Seldon2639 said:
Do you want that in gaming? Gaming is hung primarily on a backbone of big-budget blockbusters. We want Halo, we want Mass Effect, MW2, and full 3D everywhere. Do you think that a bedroom programming company can do that? Imagine if all of gaming was Peggle and Steam games (not the big-name ones, the "independent" games); would that sate our thirst for games?
Yes, and yes.
Bedroom programmers, whether they're working by themselves, with friends, or if it's a community-driven, open-source project, are, and have demonstrated, that they're capable of generating some very pretty visuals. Most of the time, they won't be as extreme as what the companies produce, but honestly, I prefer that. One of my main gripes with gaming today is that I have to spend so goddamn much on the hardware I need to do it.
I've given up entirely on playing games from large companies, because, honestly, these "bedroom programmers" offer me a better experience almost all the time. I can run their games on cheaper hardware. They can afford to be experimental, and go against the grain, so a lot of the time, their games are more unique and interesting. Also, with indie games, the games don't just come down from the heavens as if created by some mysterious entity, but their developers are very easy to access. I moderate the community for a moderately popular indie game, and I (and hundreds of other players) chat with the developer, toss around ideas, ask questions, almost daily. If I find a game I like, but I have some questions, or maybe an issue with something, I'm almost always able to go to the developer and say, "Hey, what's up with this?" Just a couple months ago, I found a game that I thought was very interesting, but I thought it was a bit too expensive. I went to the developer, and told him that I thought his price mark was a little extreme, and he was okay to listen to me, and hear what I had to say.

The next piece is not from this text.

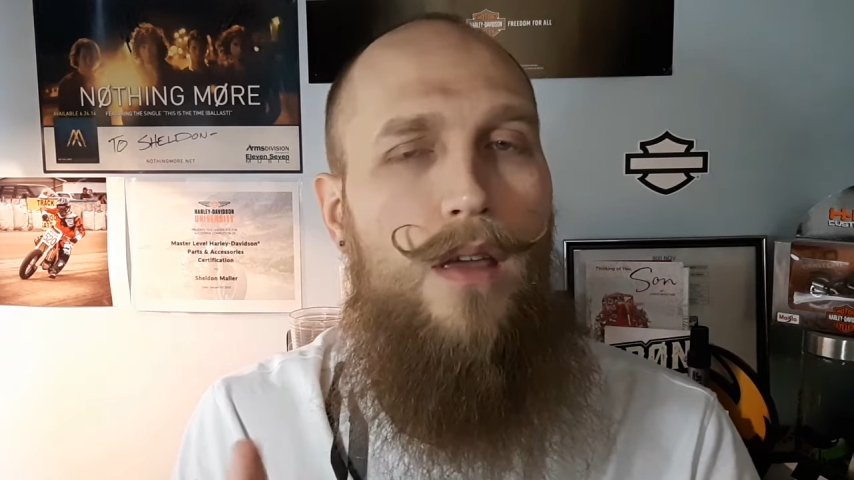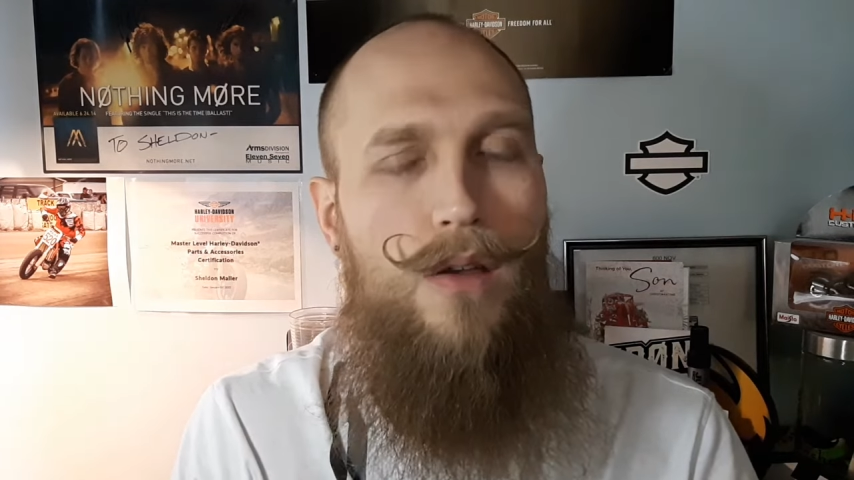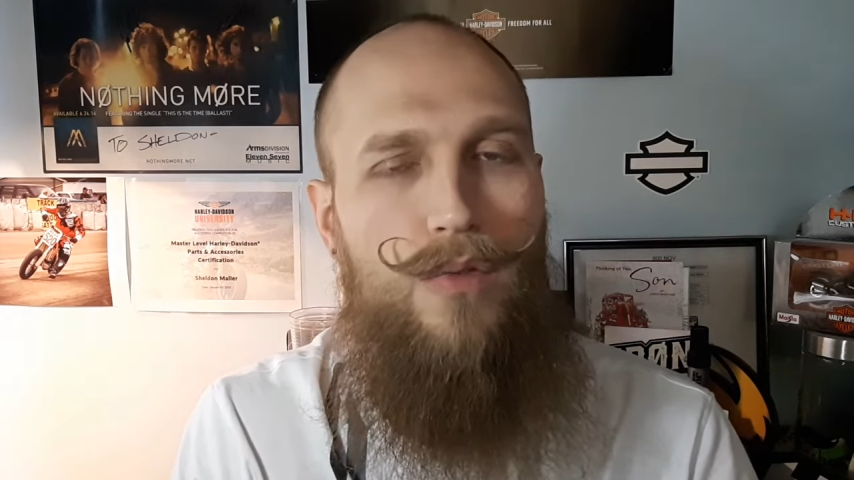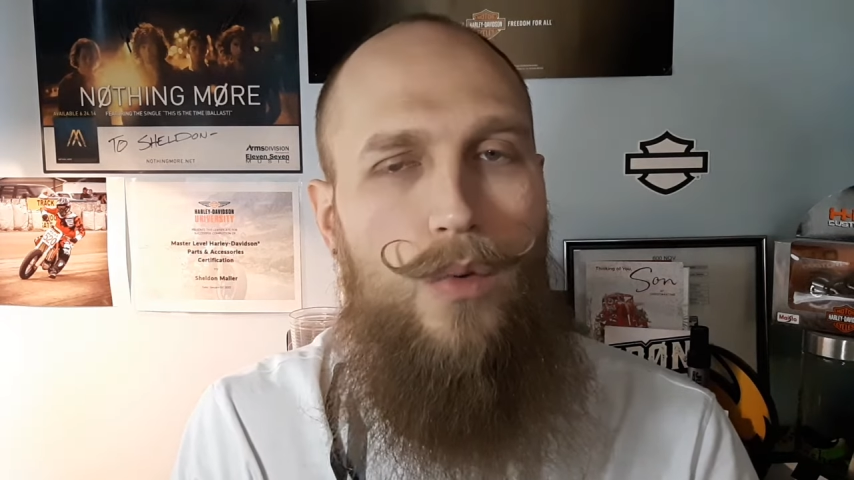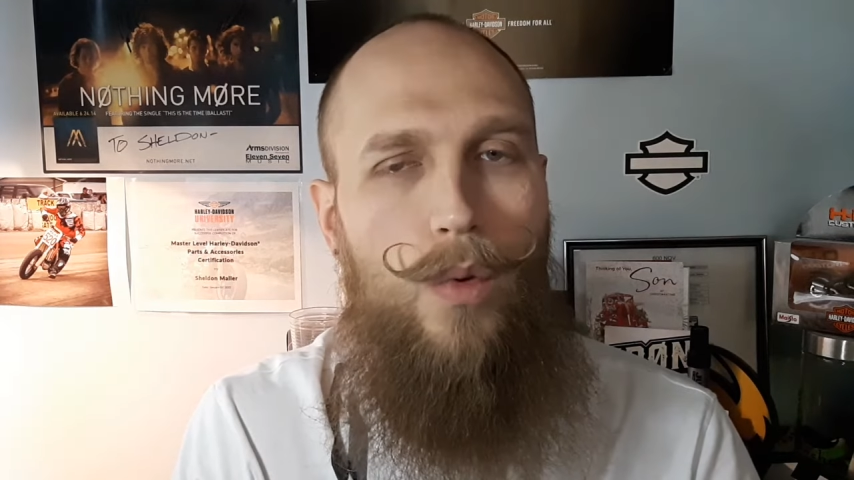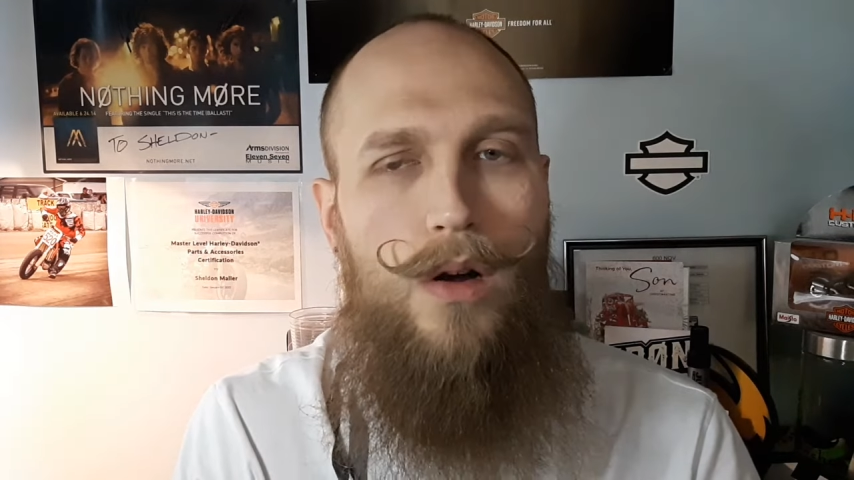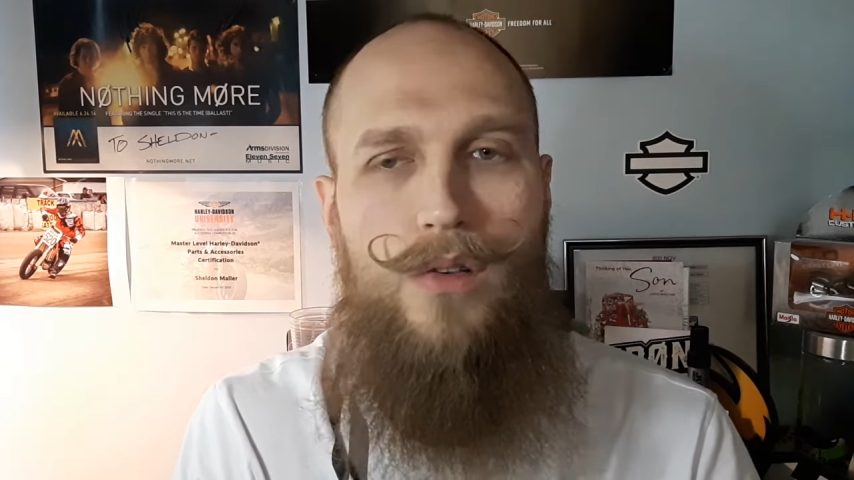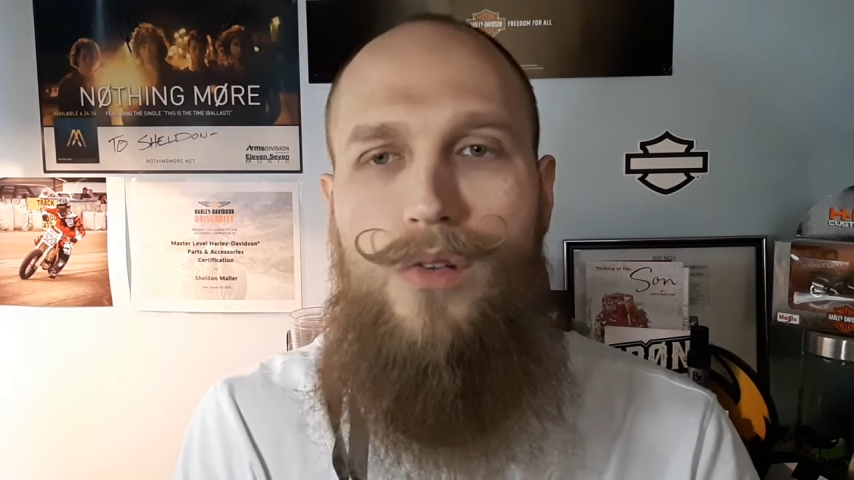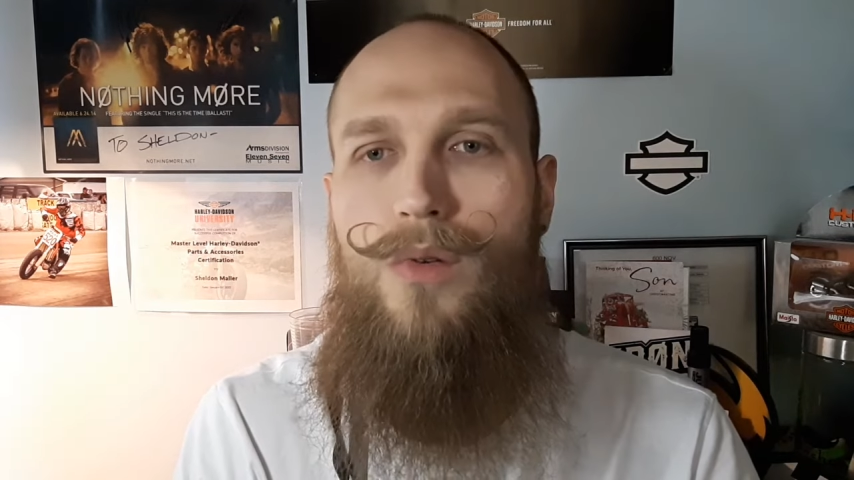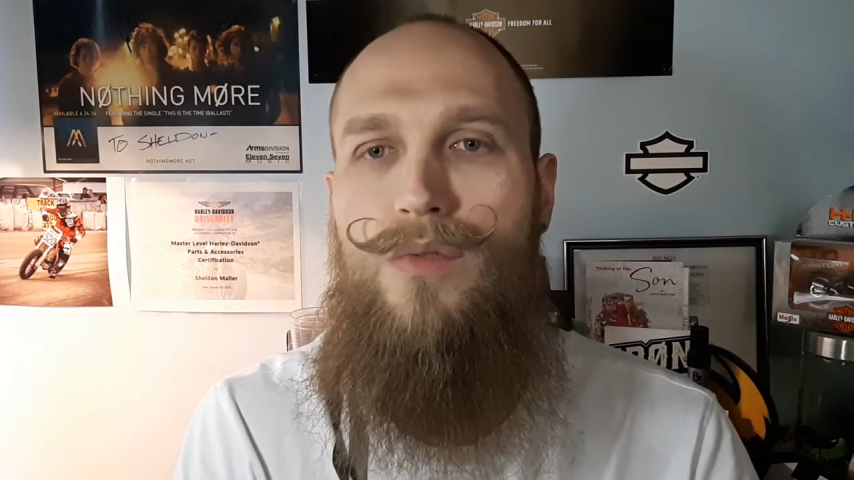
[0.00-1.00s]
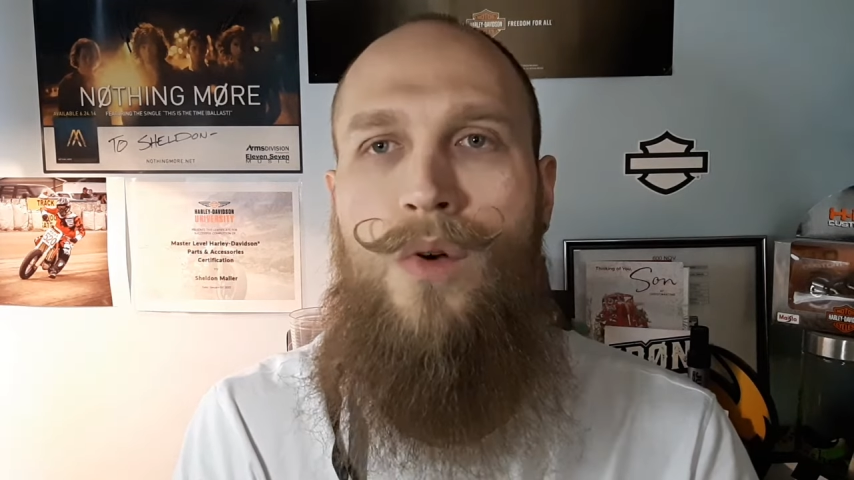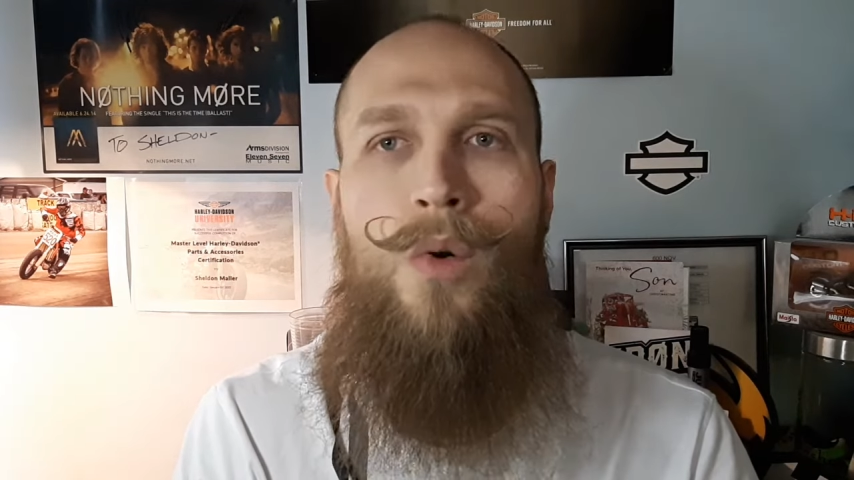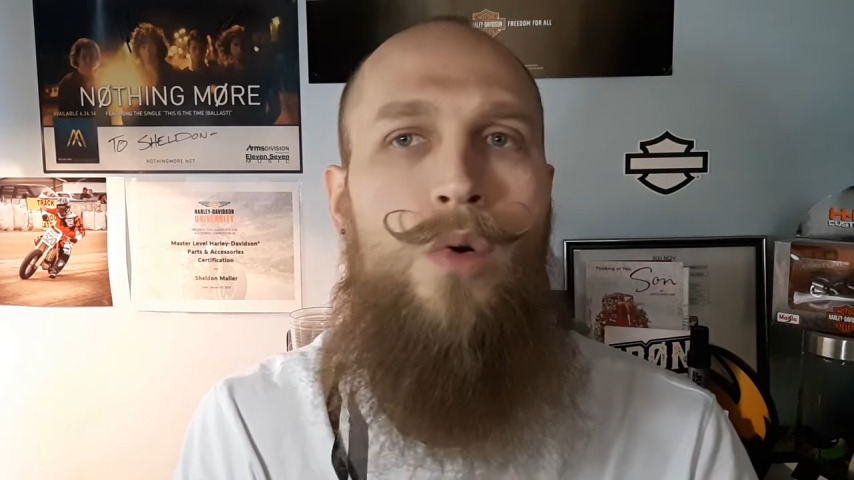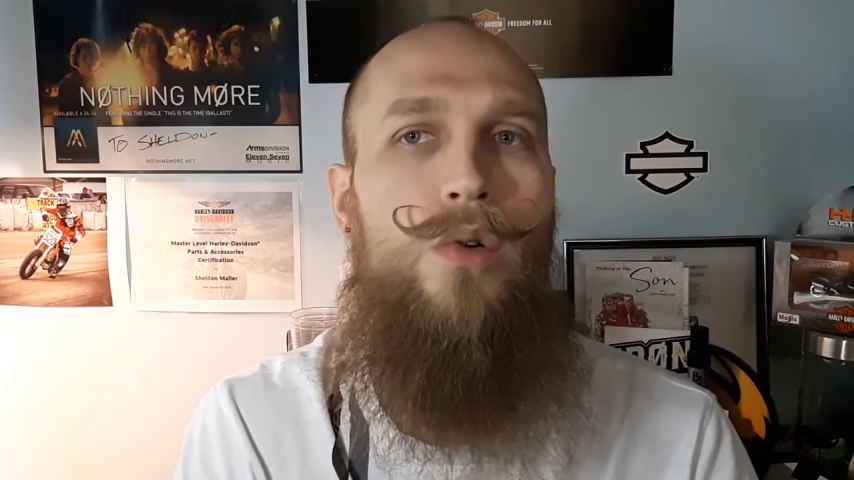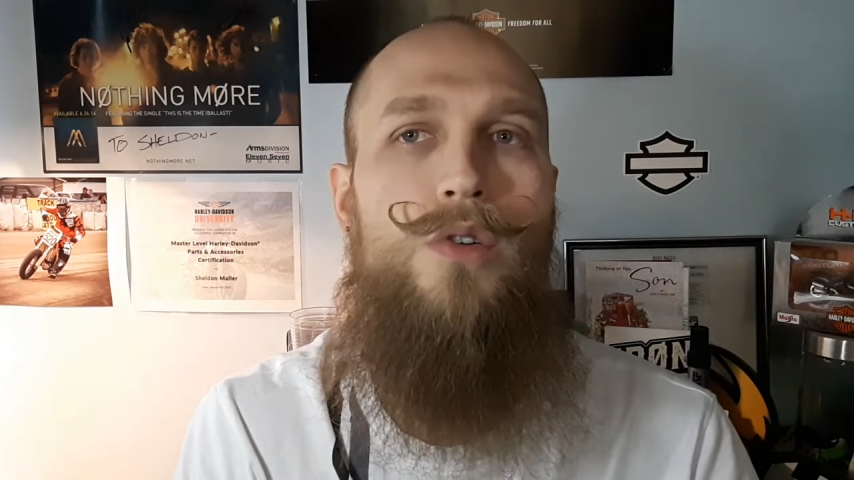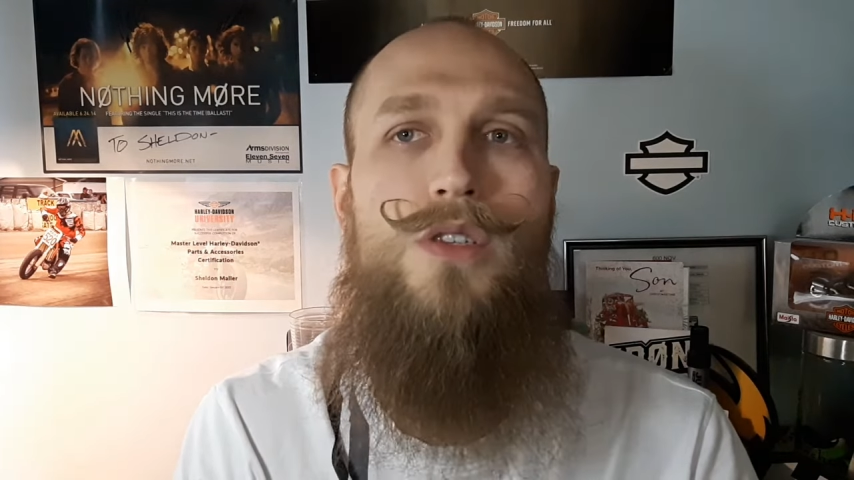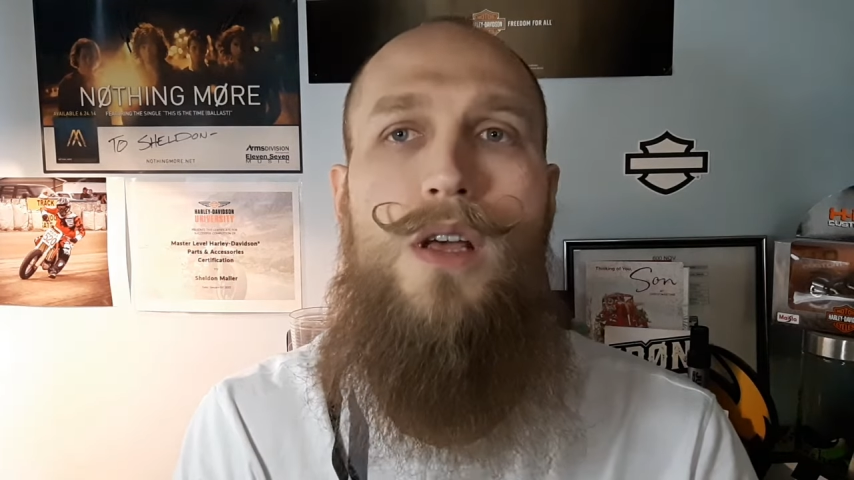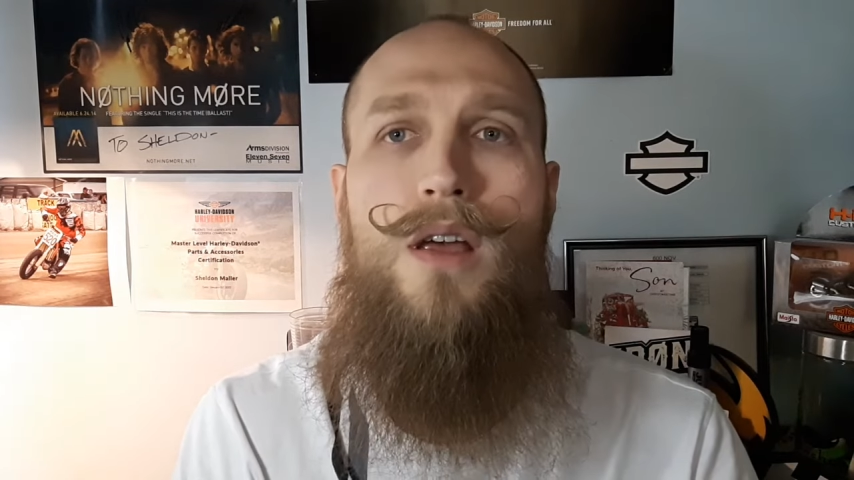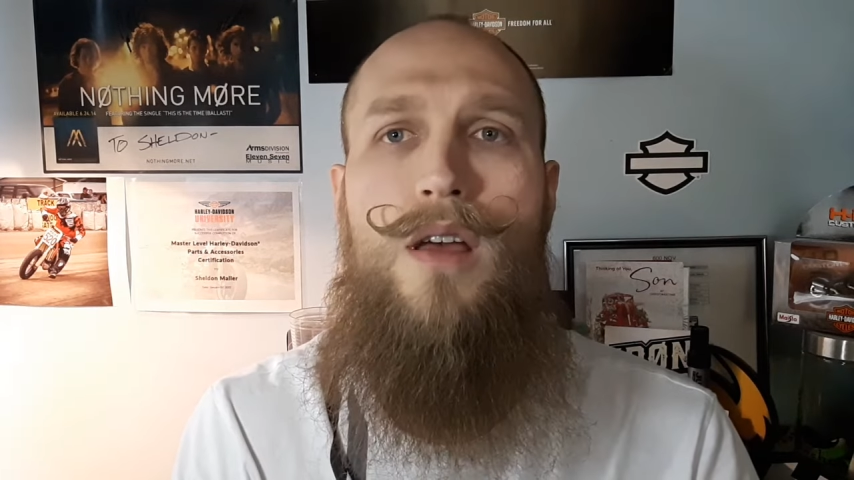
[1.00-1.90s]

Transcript: if you want to, of course.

Then you also have the point that most independent developers are just more ethically minded than big corporations will be. That game I help moderate the community for? The developer has openly said that if someone just plain can't afford his game, he doesn't mind if they pirate it. He just wants to make a game, not punish people who don't have the money to toss out for a game. There's also a very large number of very, very fun open-source games out there to find. Their developers make a quality game, supported only by a community and the fact that they just like making games. Then they give the game away for free,
and give the game's code away for free, for anyone to modify, redistribute, anything. And yes, even these (arguably,
especially these) games are able to have fancy 3d graphics with fancy bling-mapping and cool-morphing and all that jazz.
This is an atmosphere that is, if you ask me, far superior to that of the mainstream gaming atmosphere.